The first step toward having more fruitful conversations about sex and gender is understanding what it is that we are talking about. We deploy terms like “sex” and “gender” in theological conversations as if their definitions were self-evident, even though they remain fiercely disputed outside of theology among people who have dedicated their lives to thinking seriously about their meanings. But if theology is “the discipline whereby we stop talking nonsense about God,” as Herbert McCabe once put it, then it seems to me that we should also stop talking nonsense about those created in God’s image. By examining what we mean when we talk about “sex” or “gender,” we equip ourselves to strip away various falsehoods and idols, and we prepare to encounter sex and gender as deep mysteries, which we live out every day but cannot fully understand.

Sex and gender are unique to created things, and specifically to living things. God is sexed only in the sense that the Son was born into the world as a male human being, but there is nothing in either Scripture or tradition that makes the maleness of Christ necessary. Indeed, the Savior’s birth seems to upend our entire understanding of sex, for Christ was a male child whose maleness and male body were formed not from the genetic material of another man, as all other male children have been, but only from that of a woman through the work of God. Indeed, great theologians of the Church like Origen and Gregory of Nyssa have relegated the bodily sex of humanity to creation after the Fall, rendering it a kind of ontological detritus, an inconvenient footnote to our humanity. I am not sure I would go that far, but such arguments remind us that this part of how we categorize ourselves does not seem to reflect, even by analogy, any known attribute of the God in whose image we are made.

Sex and gender are unique to created things, and specifically to living things.

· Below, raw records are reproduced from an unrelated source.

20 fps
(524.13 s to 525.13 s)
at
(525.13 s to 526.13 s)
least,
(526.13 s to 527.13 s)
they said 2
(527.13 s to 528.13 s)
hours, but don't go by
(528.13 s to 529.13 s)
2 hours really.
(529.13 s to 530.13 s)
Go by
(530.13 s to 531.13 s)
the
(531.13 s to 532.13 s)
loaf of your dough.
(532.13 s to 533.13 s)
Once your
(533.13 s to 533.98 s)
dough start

In seeking to understand the terms “sex” and “gender,” then, we need to start elsewhere: at the beginning, by which I mean their first application to us shortly after we’re born. A person delivering a newborn child will inspect the child for certain signs, principally the shape of the child’s genital organs, and on the basis of those signs will assign and record a sex for the child. That becomes, for most of us, a matter of public record—a male or female birth is recorded and registered with the appropriate authorities. It is first and foremost a medical term, and most of its uses in our early lives are related to this: it serves as a shorthand for a certain amount of medical standardization, the outliers from which will merit closer attention from a physician. This continues to be the primary function of sex throughout one’s life.

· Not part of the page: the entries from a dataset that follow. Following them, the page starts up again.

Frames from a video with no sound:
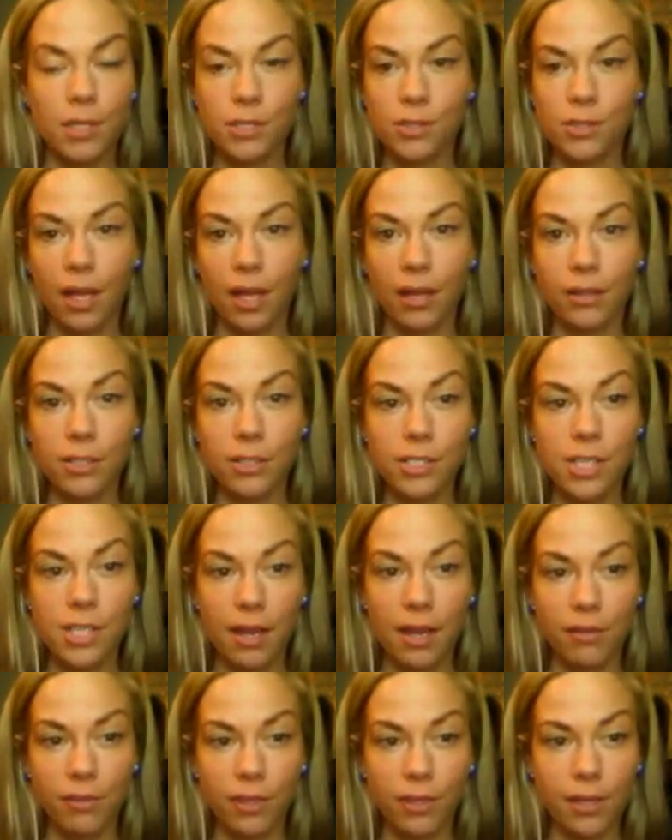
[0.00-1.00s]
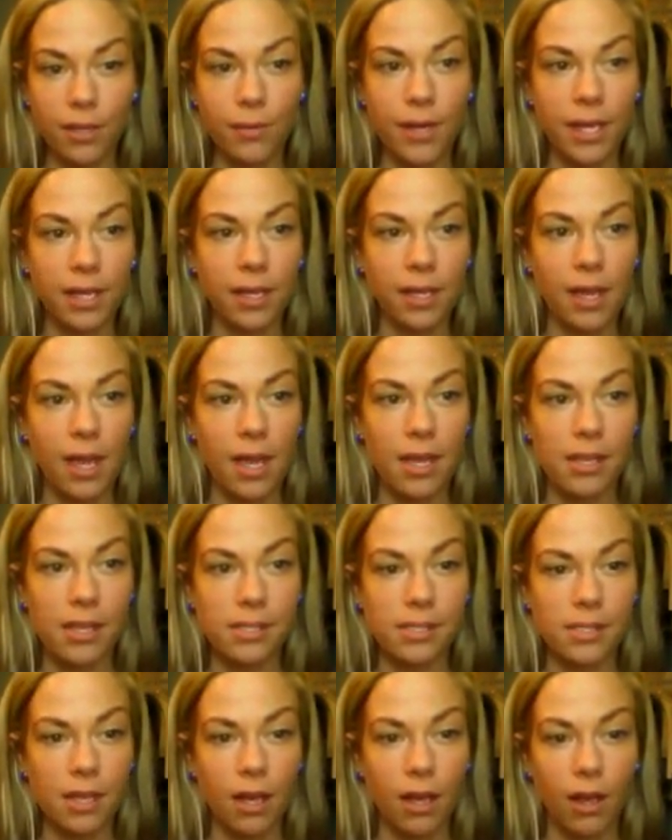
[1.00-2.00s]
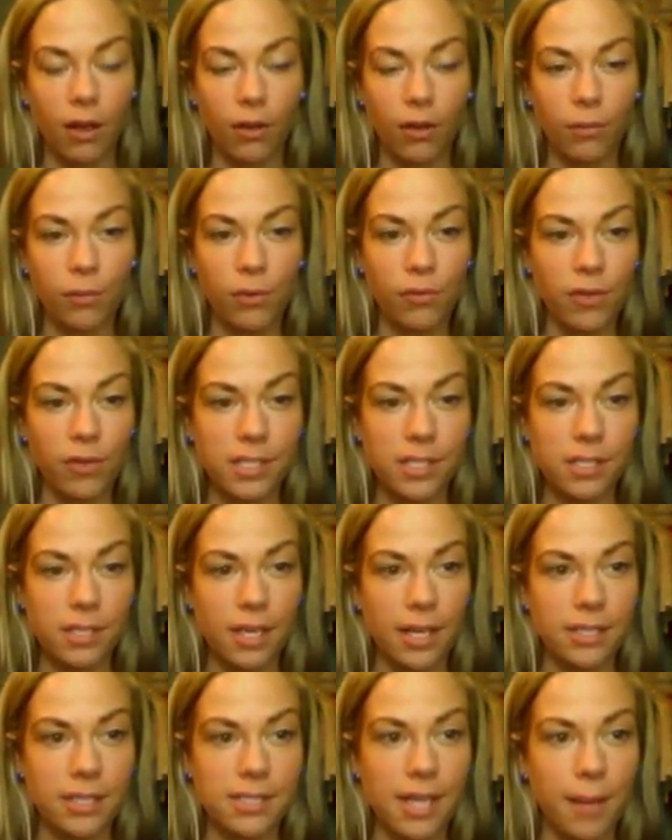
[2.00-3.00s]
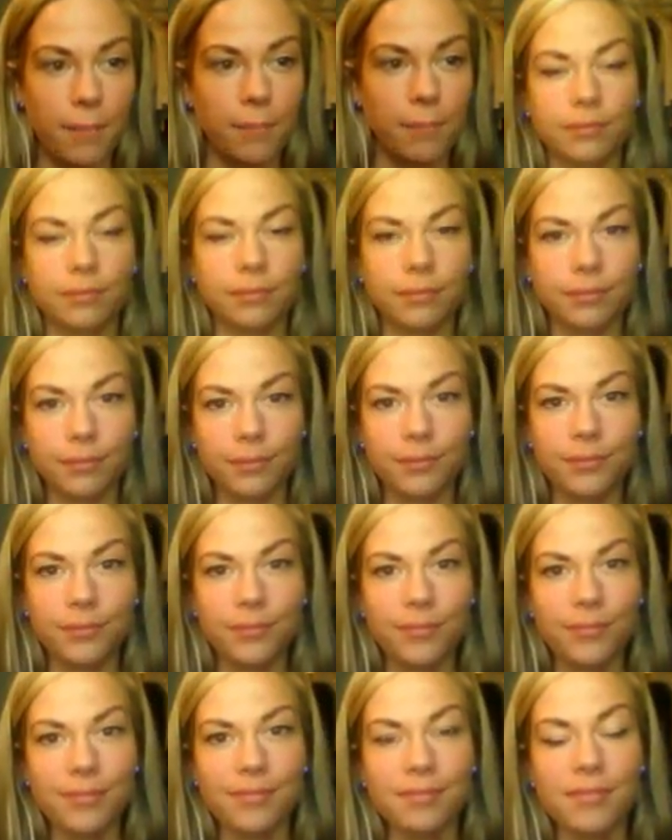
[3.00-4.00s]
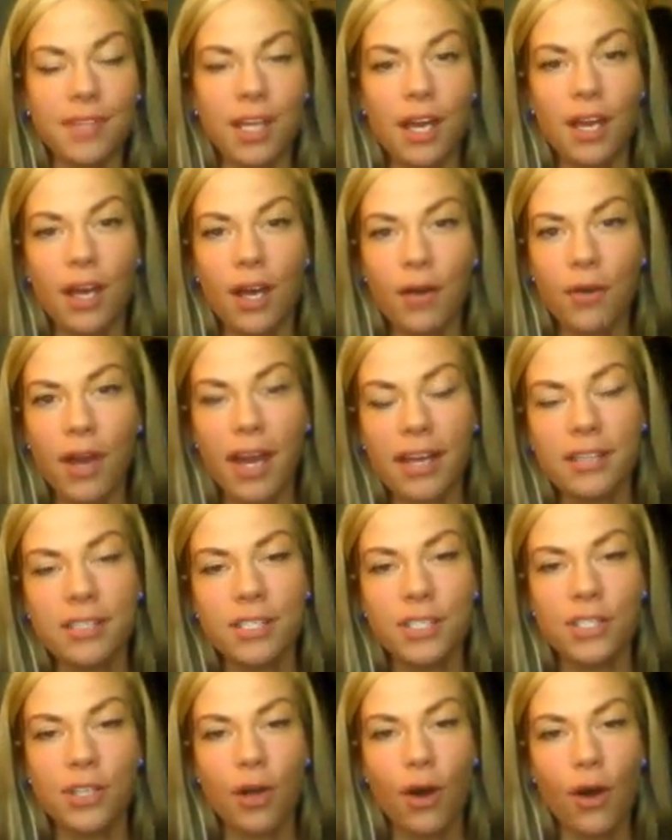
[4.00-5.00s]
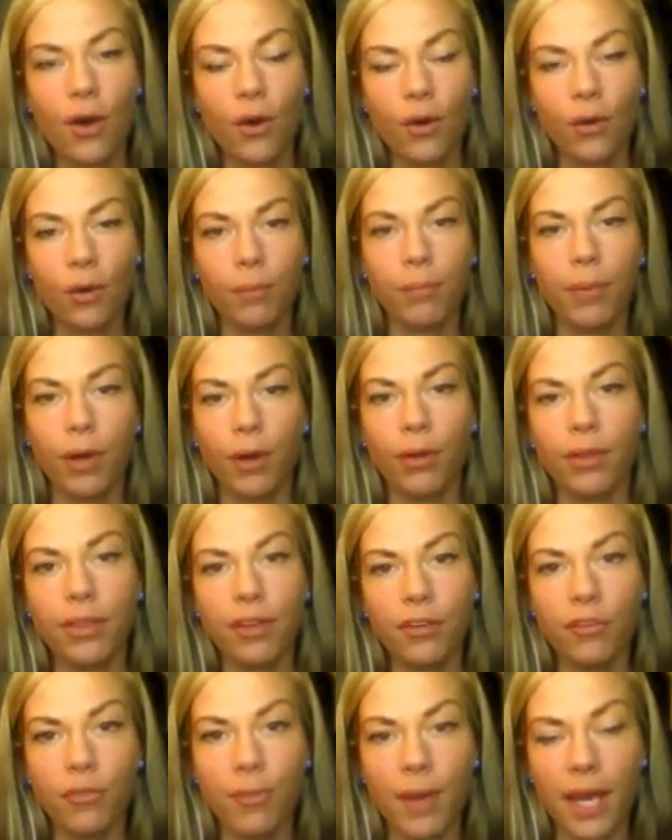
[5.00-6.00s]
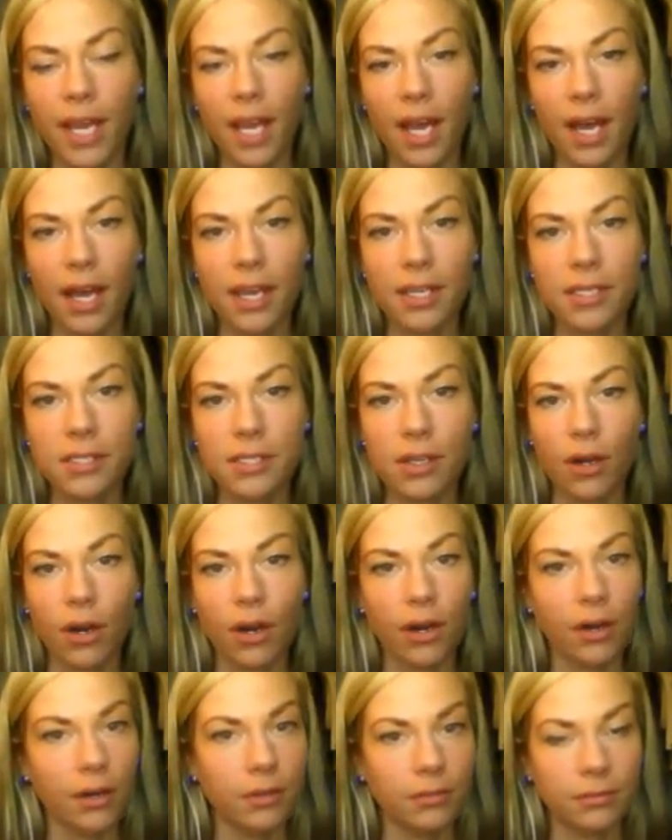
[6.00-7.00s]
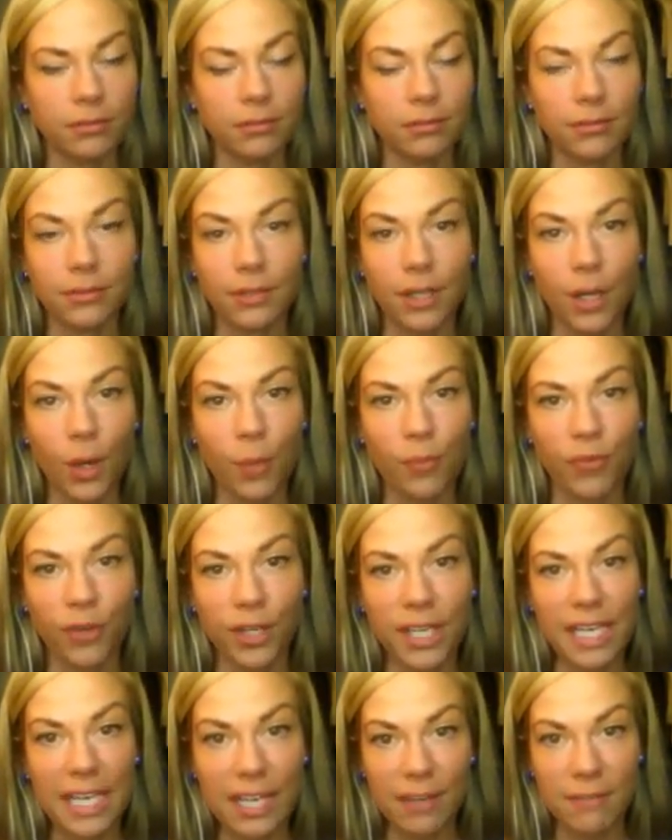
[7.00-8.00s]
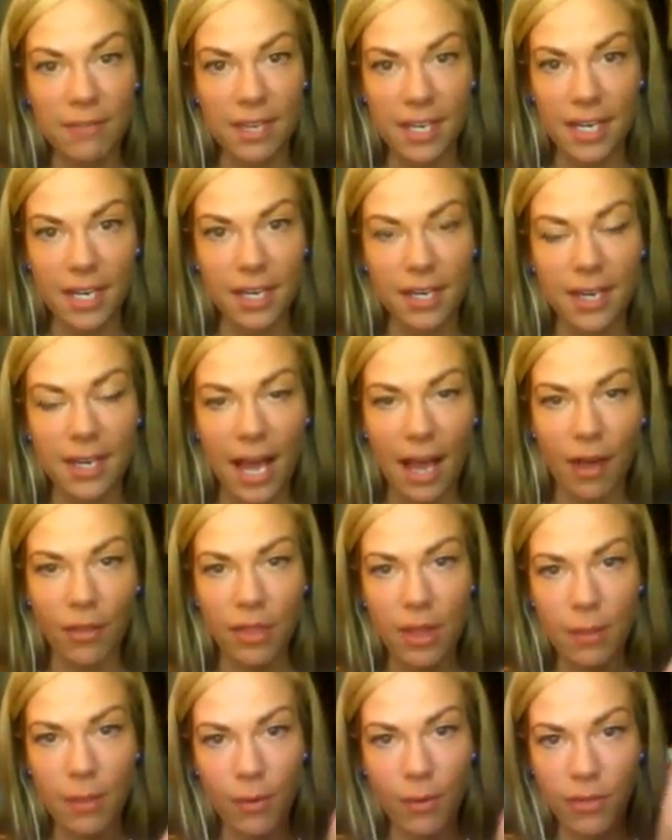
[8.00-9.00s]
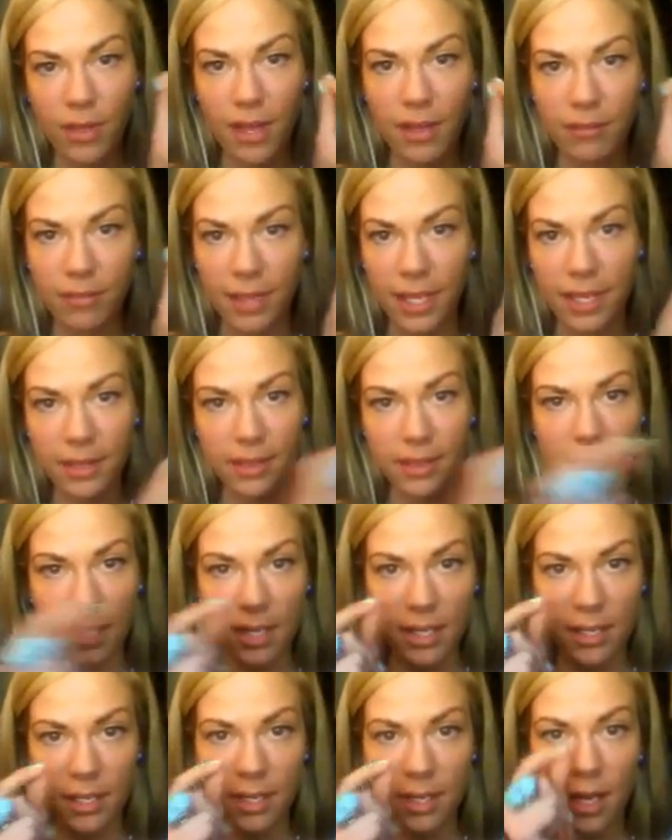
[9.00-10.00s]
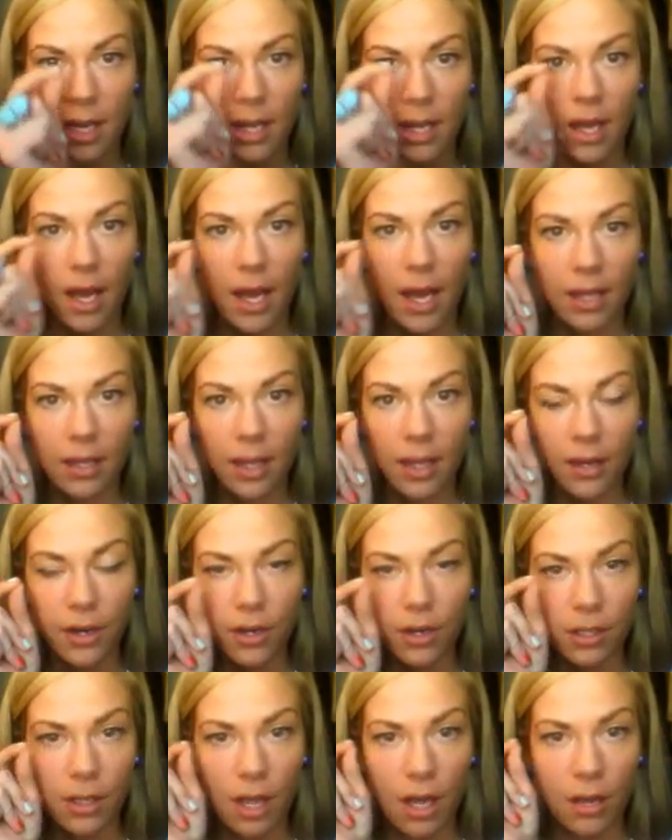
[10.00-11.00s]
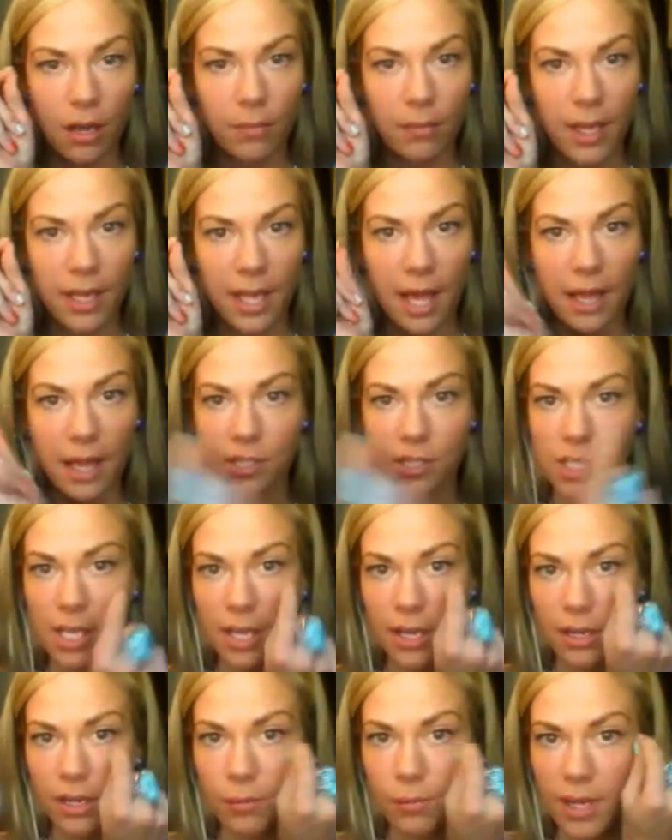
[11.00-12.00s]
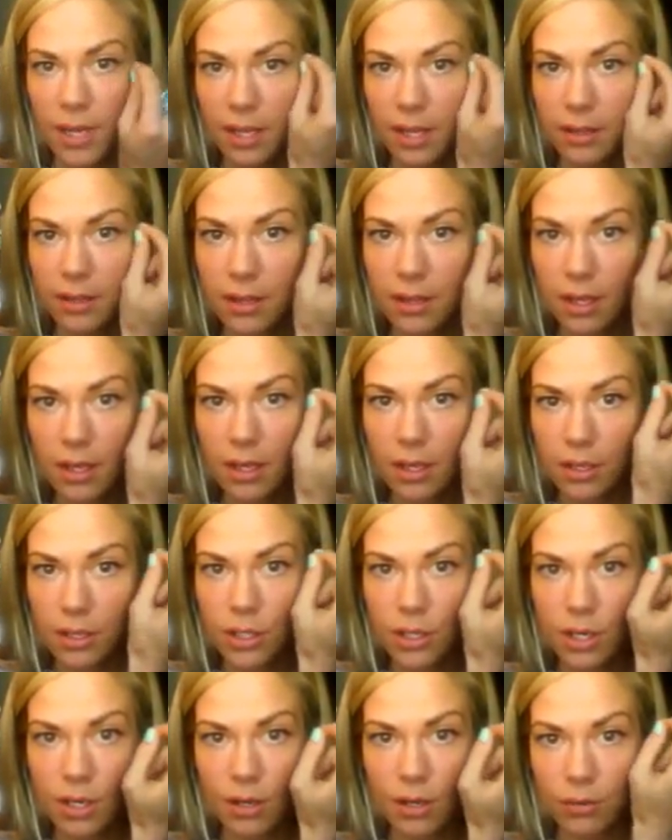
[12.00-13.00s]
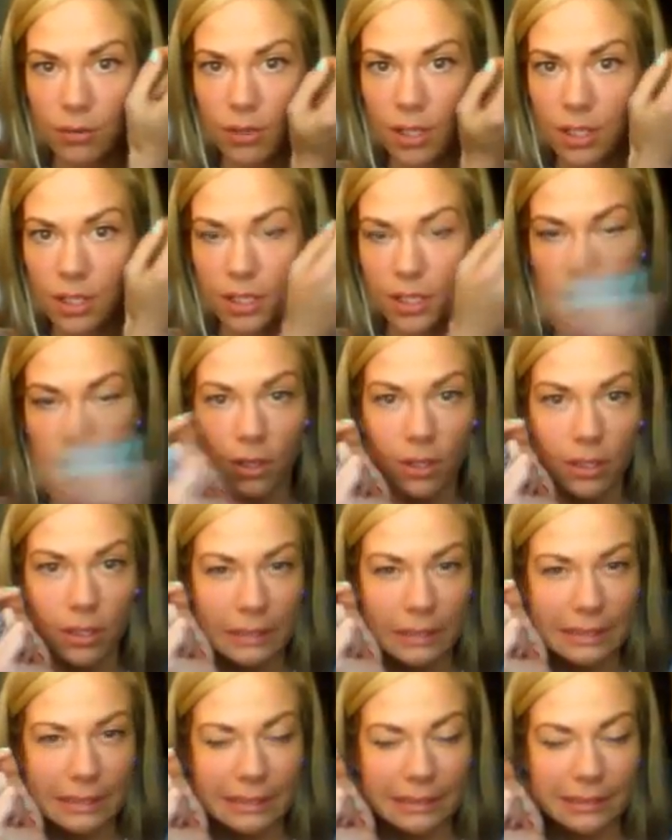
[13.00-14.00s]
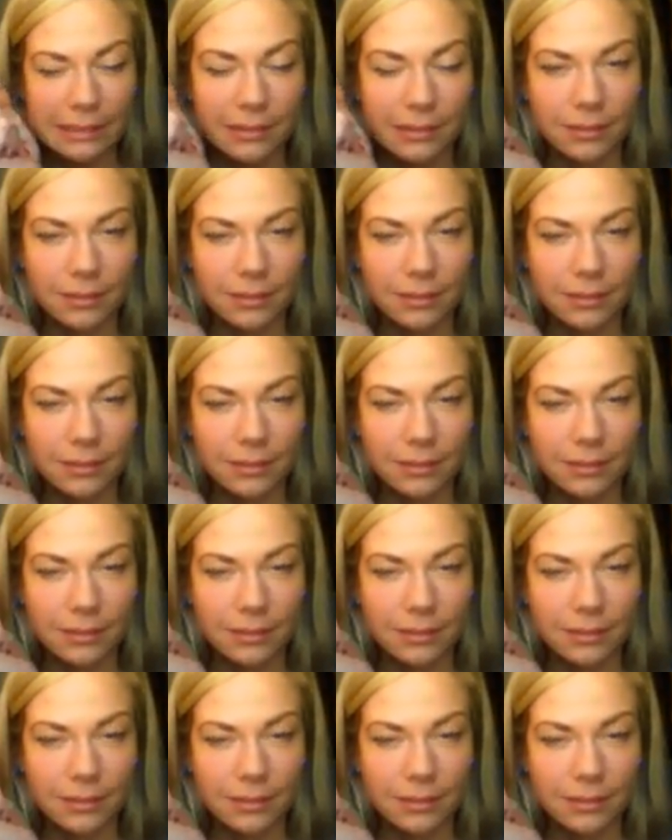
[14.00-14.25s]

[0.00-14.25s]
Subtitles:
to do the other side really quick, and I'll move on to the next step. Okay, so both of my eyes are hopefully even now. They both have like thin eyeliner along my lash line with, a little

Note that absent from this discussion so far has been any talk about which clothes a child wears and which sorts of playmates a child will be expected to seek out. This is because most people rely on a parent or guardian to give a true account of their child, and they expect the child’s dress and habits to confirm this account. As Judith Butler describes it, the child’s gender, in practical terms, is treated as “a kind of doing, an incessant activity,” and so becomes part of an identity, part of what Herbert McCabe calls a person’s life story. Growing up is precisely the process of taking over the telling of this story for ourselves, of asserting our right to decide what we mean by what we do and say. One of the most important parts of our life story is our place in the social categories that structure human social and erotic life. Not only is our social life structured and regulated to varying degrees by whether we are perceived as men or as women (and then as the right sort of men or women), but also by whether we are erotically attracted to men or women or to many sorts of people or to none. The social approval or opprobrium that this may entail has a dramatic effect on how we experience and portray ourselves as men, as women, or as people for whom those two words are inadequate. This diverse set of relationships, experiences, and acts of positioning is what we subsume under the seemingly simple term “gender.”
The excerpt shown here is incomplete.